= Half Hung MacNaghten =

John MacNaghten (1722-1761), known as Half-Hanged MacNaghten, was an Anglo-Irish land owner, gambler and convicted murderer. The more romantic versions of the tale portray MacNaghten's victim Mary Ann as his lover whose marriage was forbidden by her overbearing father.

==Life==
MacNaghten was born into a landed Anglo-Irish family and attended Raphoe Royal school in County Donegal. In 1740, he inherited his family estate worth £500 a year and that same year entered Trinity College, Dublin. MacNaghten married the sister-in-law of the first earl of Massereene. However, he was quickly enamoured of the extravagant lifestyle of Ascendancy Dublin where he became a popular and colourful character. He developed an addiction to gambling and squandered away a large part of his inheritance, running up substantial gaming debts and by 1750 was threatened with arrest.

Following the death of his wife in childbirth, he was appointed to the lucrative post of tax collector for Coleraine but gambled away £800 of the King's money. His estate was sequestered and by 1760 he was penniless.

He gained support in trying to help overcome his addiction from a childhood friend, Andrew Knox. Knox was a wealthy land-owner and MP for Donegal who lived on an estate at Prehen about 2 miles outside the City of Derry. Mary Ann, Knox's 15-year-old daughter, was already a substantial heiress, having received some £6,000, and would have collected a further legacy if her brother died without issue. MacNaghten and Mary Ann developed a relationship as the former visited Prehen regularly. Nonetheless, by 1761 their relationship had run into difficulties.
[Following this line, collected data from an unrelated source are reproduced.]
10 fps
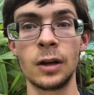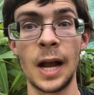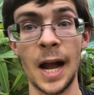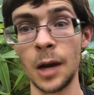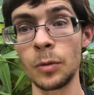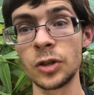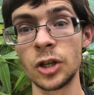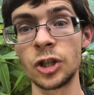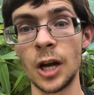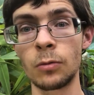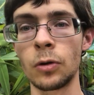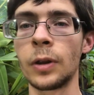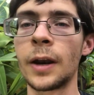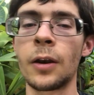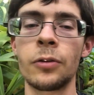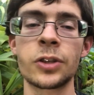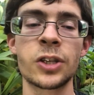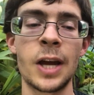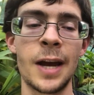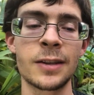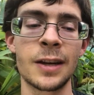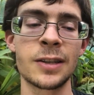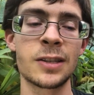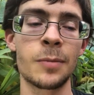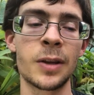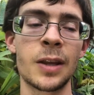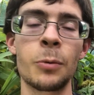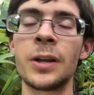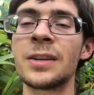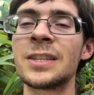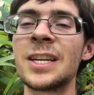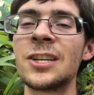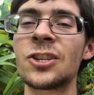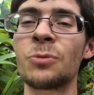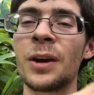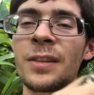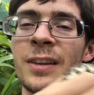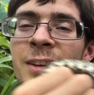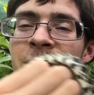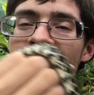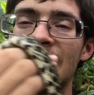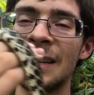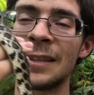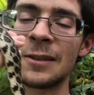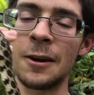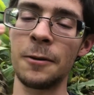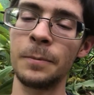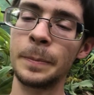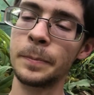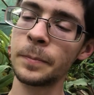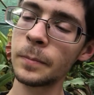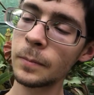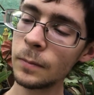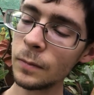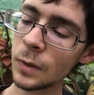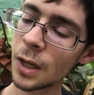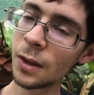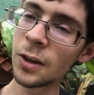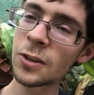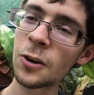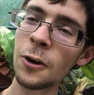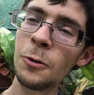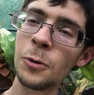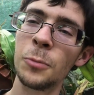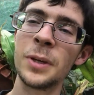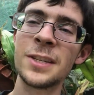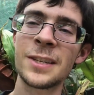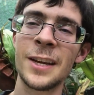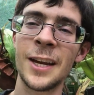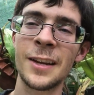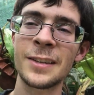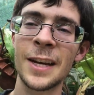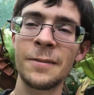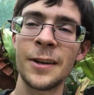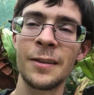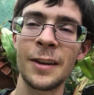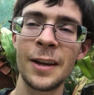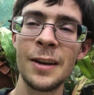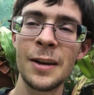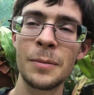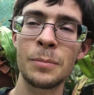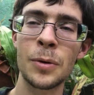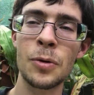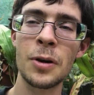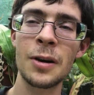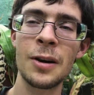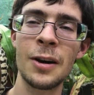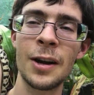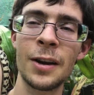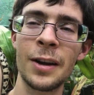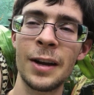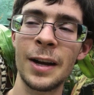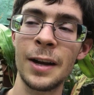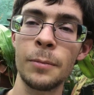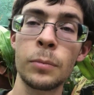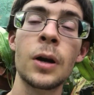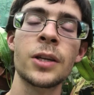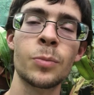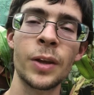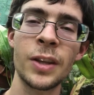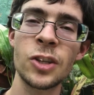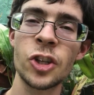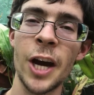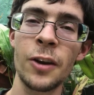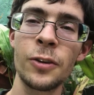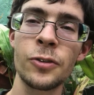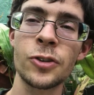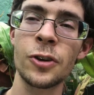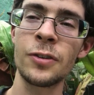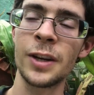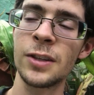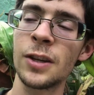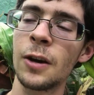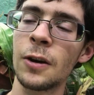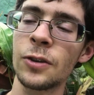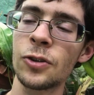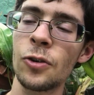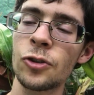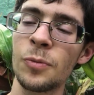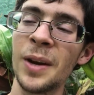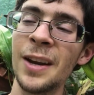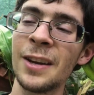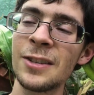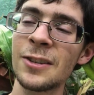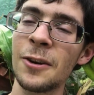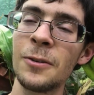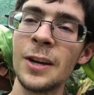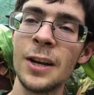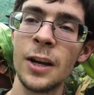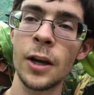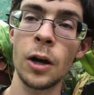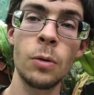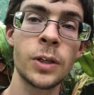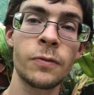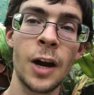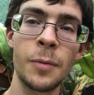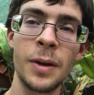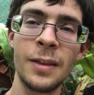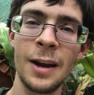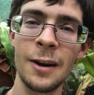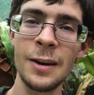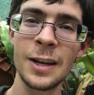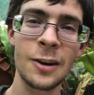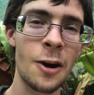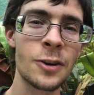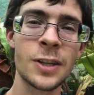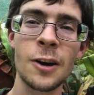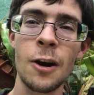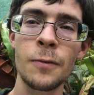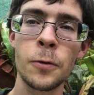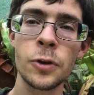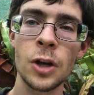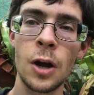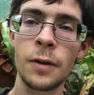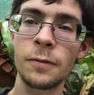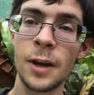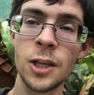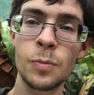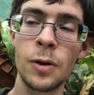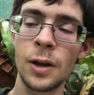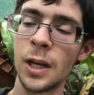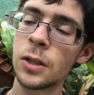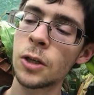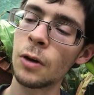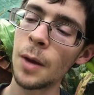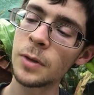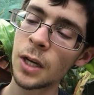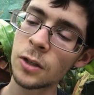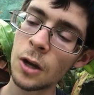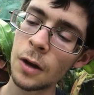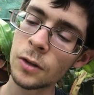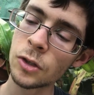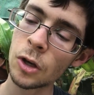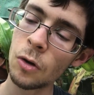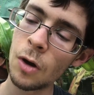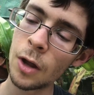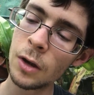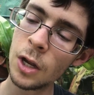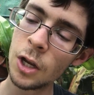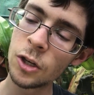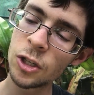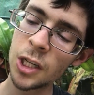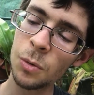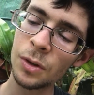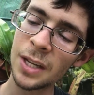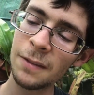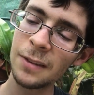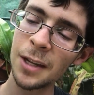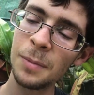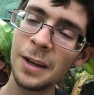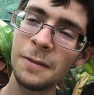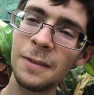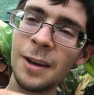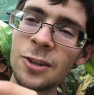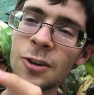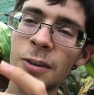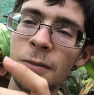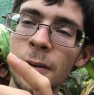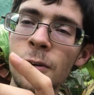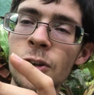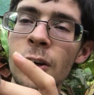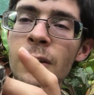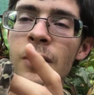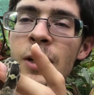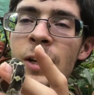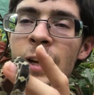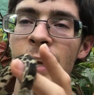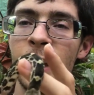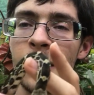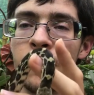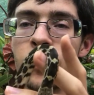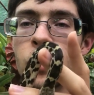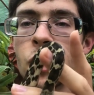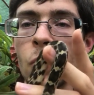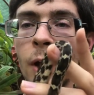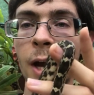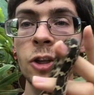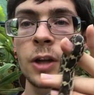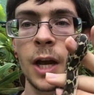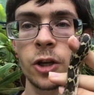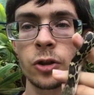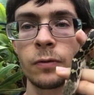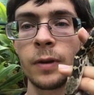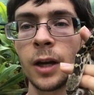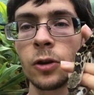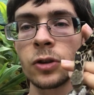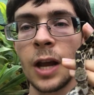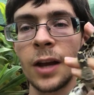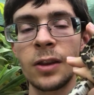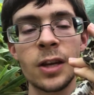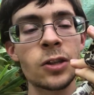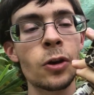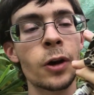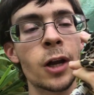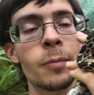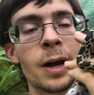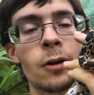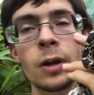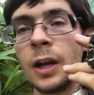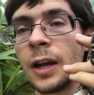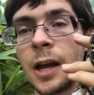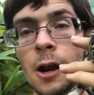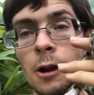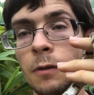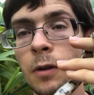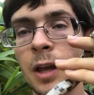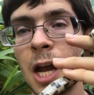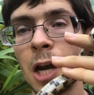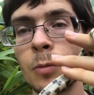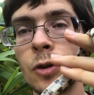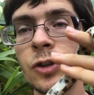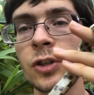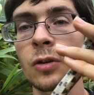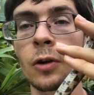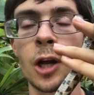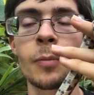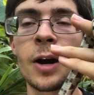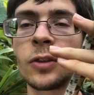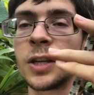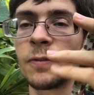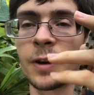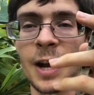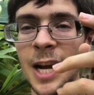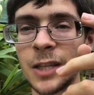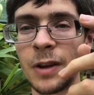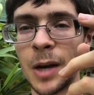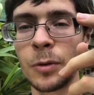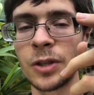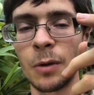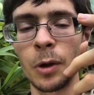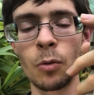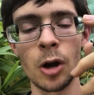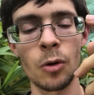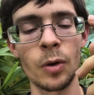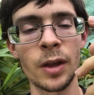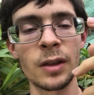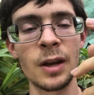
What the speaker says: animals in general, let alone snakes, and it's something that we can teach with. So this girl we'll be seeing definitely more on possibly this channel. You'll certainly see her on social media, so you can always find me there, Carlton Carnivores, on Facebook, Instagram, TikTok, and so on. She will definitely be a feature in the future. If you enjoy educational videos like this, learning about caring for the animals, learning about the different kinds of animals that we work with,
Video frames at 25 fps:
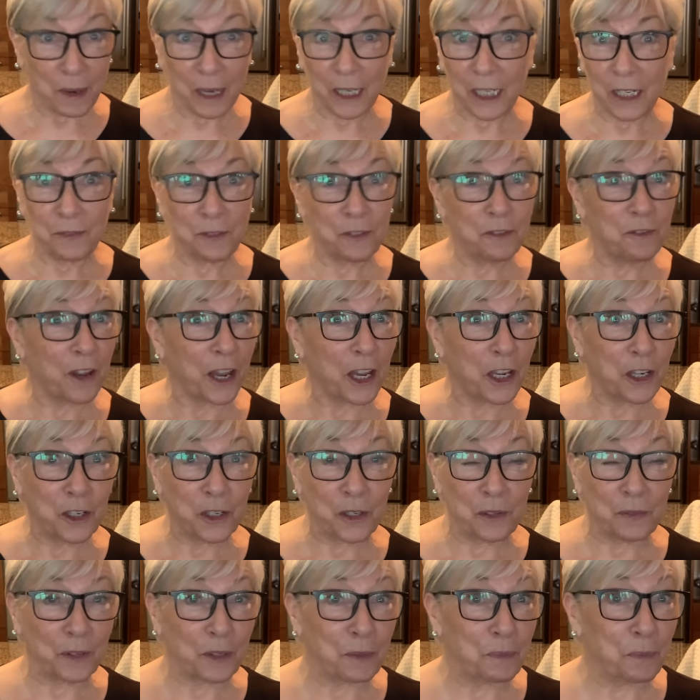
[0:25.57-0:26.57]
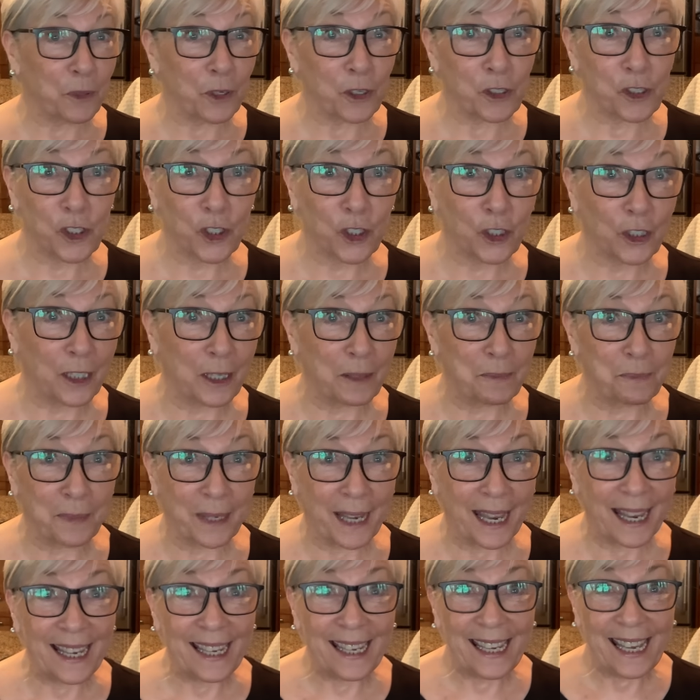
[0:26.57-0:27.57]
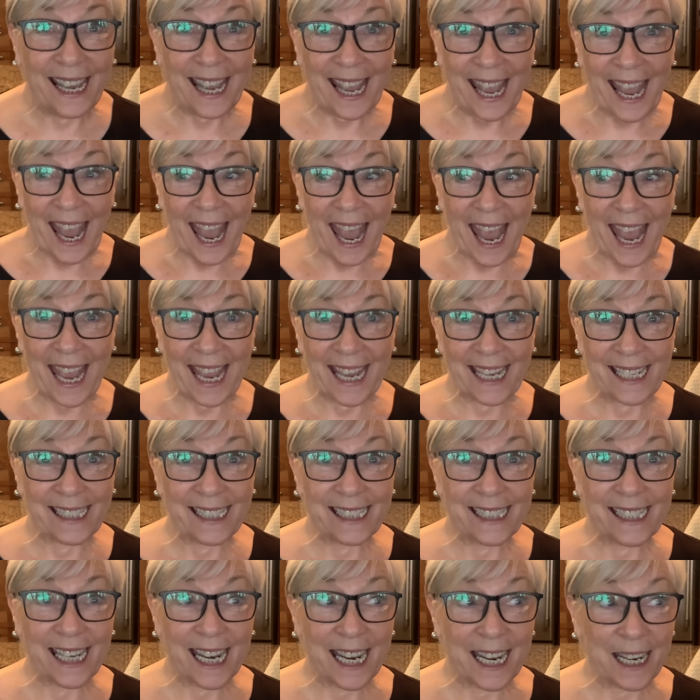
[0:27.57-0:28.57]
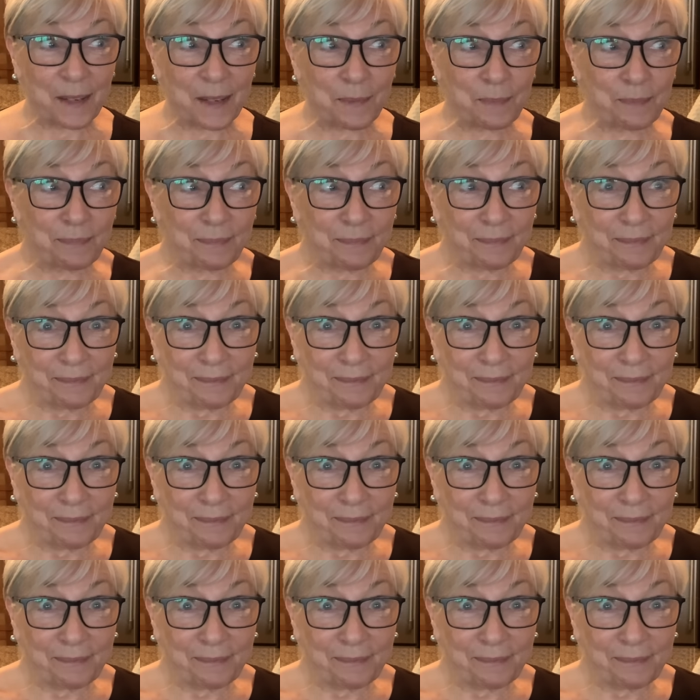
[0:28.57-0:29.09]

I live in Vancouver, British Columbia, and um,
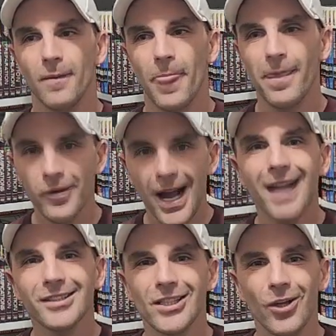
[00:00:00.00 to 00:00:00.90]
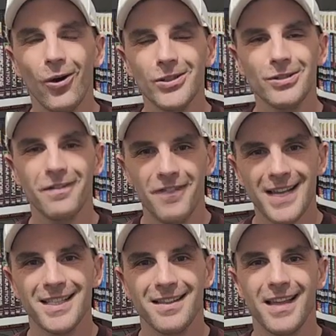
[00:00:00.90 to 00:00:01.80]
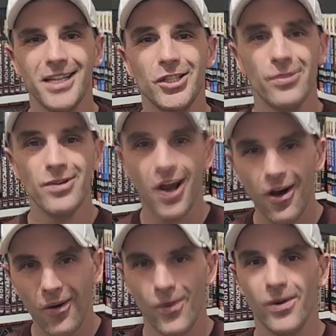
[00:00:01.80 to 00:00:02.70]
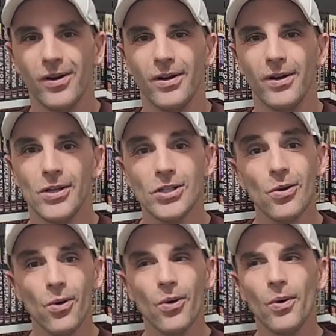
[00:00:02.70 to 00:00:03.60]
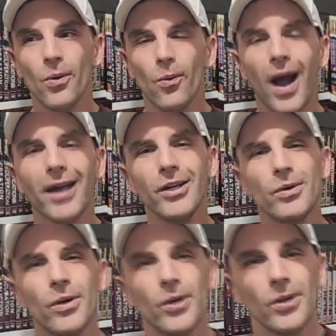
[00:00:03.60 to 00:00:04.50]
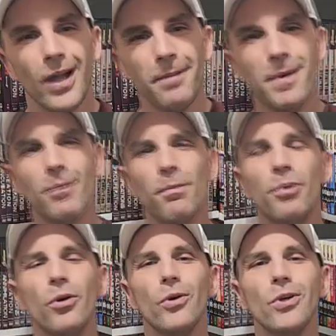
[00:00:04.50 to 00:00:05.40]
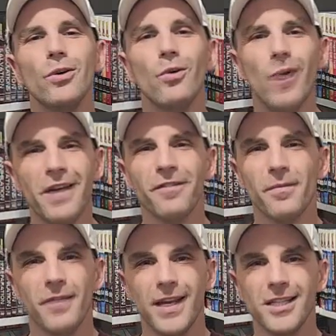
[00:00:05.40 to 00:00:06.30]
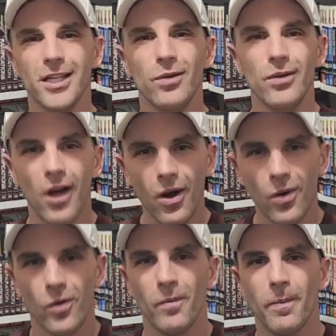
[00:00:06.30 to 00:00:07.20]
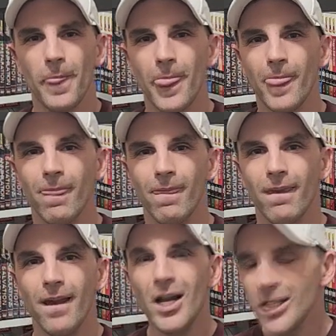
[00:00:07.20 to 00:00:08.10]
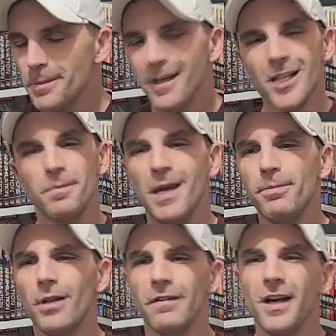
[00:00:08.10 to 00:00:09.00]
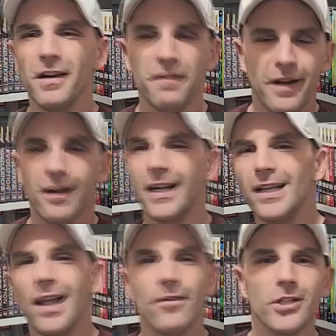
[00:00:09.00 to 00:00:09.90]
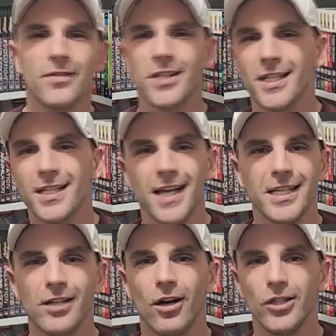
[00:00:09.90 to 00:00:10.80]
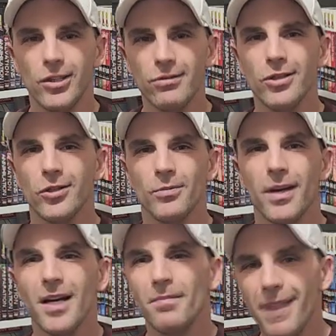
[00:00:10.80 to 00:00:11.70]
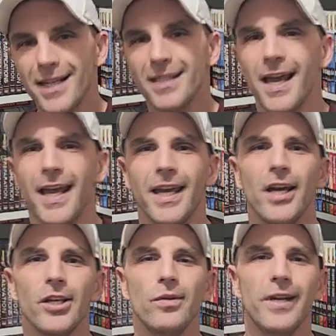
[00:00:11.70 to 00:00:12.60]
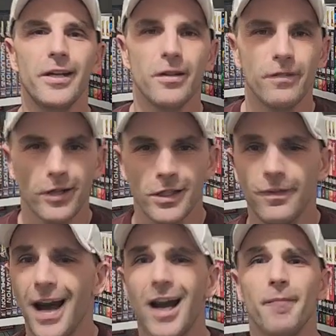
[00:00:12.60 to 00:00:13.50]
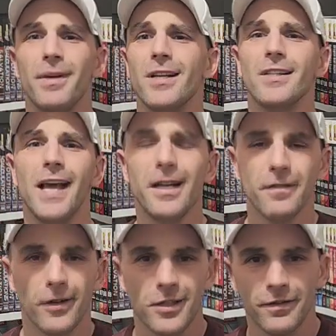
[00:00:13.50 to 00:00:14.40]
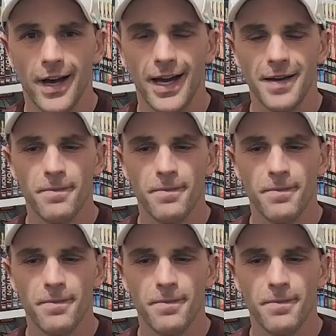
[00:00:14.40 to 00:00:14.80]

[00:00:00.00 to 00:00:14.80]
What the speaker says: You're constantly told to invest in things you know. So why are you letting people pull you away from things that you know? Just because people of varying levels of success here on YouTube may say you need to diversify because they diversify,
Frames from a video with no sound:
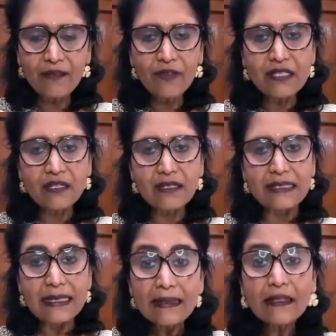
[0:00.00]
in, which
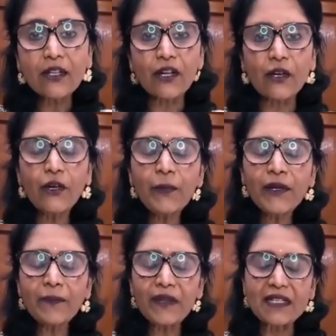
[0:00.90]
is in the
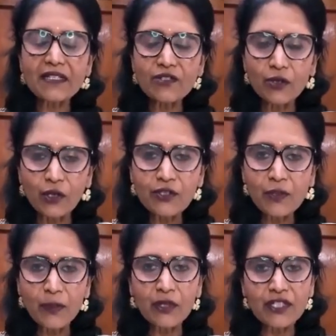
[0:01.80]
group, it is not
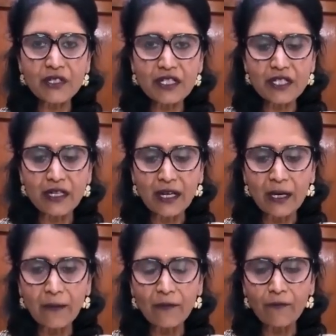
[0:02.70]
supported
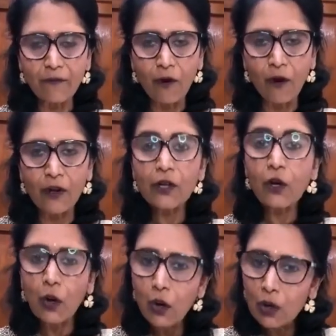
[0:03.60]
for
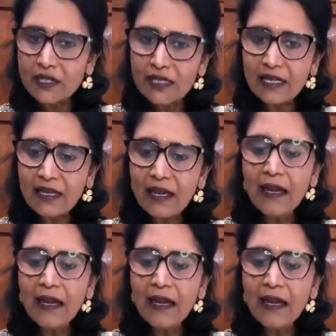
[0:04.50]
co-hosting.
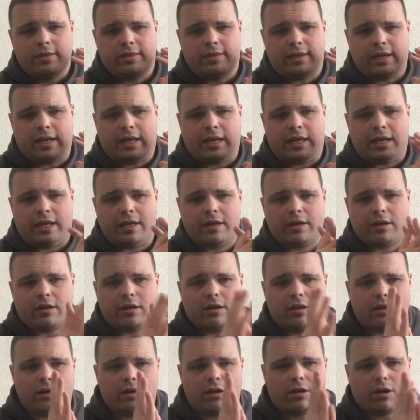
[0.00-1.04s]
The
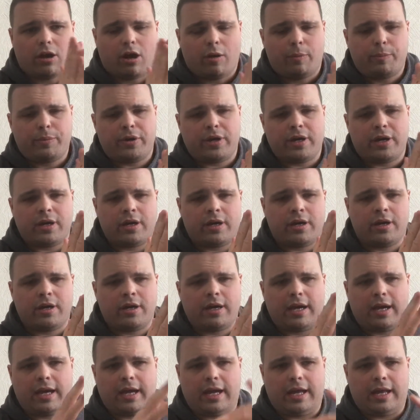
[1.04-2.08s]

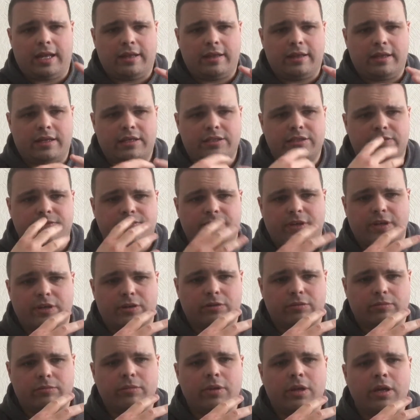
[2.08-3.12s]
copper in this
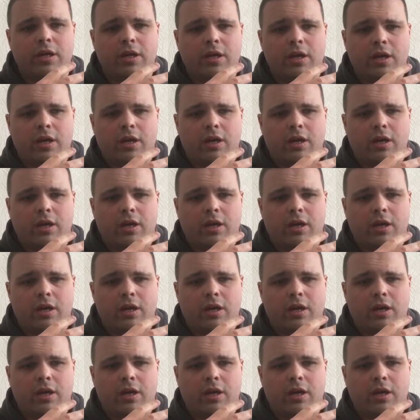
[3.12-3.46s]
film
In November 1761, an attempt by MacNaghten and his followers to abduct Mary Ann from a carriage on a family journey to Dublin Parliament and elope with her failed, when he shot and mortally wounded her by mistake. He was taken to Lifford Courthouse in Donegal, where a court found MacNaghten guilty of murder and he was sentenced to execution by hanging. MacNaghten hurled himself from the gallows with such force that the rope broke. He had the sympathy of the crowd who believed this was divine intervention for a man distraught with grief over the death of his love. Despite the belief that MacNaghten could not be hanged a second time, he failed to use the cover of a sympathetic crowd to make good his escape and was hanged successfully at the second attempt, on Tuesday 15 December 1761.

The tale is one which is encased within the Ascendancy of 18th century Ireland. Tradition portrays John MacNaghten as the heroic rogue of Irish folklore who rebelled against the authority of the landowning class and, in challenging them, was seen to have fought against them. His immense loyalty to his servants and followers, especially his manservant Thomas Dunlap who was hanged immediately after MacNaghten, has presented him in the myth as a champion of the under-class.

As for the attempted kidnap of Mary Ann, the practice of abduction and marriage was prevalent in 18th century Ireland among young men of social standing but with little property. And, within their society, it was tolerated. The practice was the subject of the 2002 romantic comedy The Abduction Club, starring Daniel Lapaine and Sophia Myles.

MacNaghton and Dunlap where buried together at Patrick Street graveyard, Strabane, County Tyrone.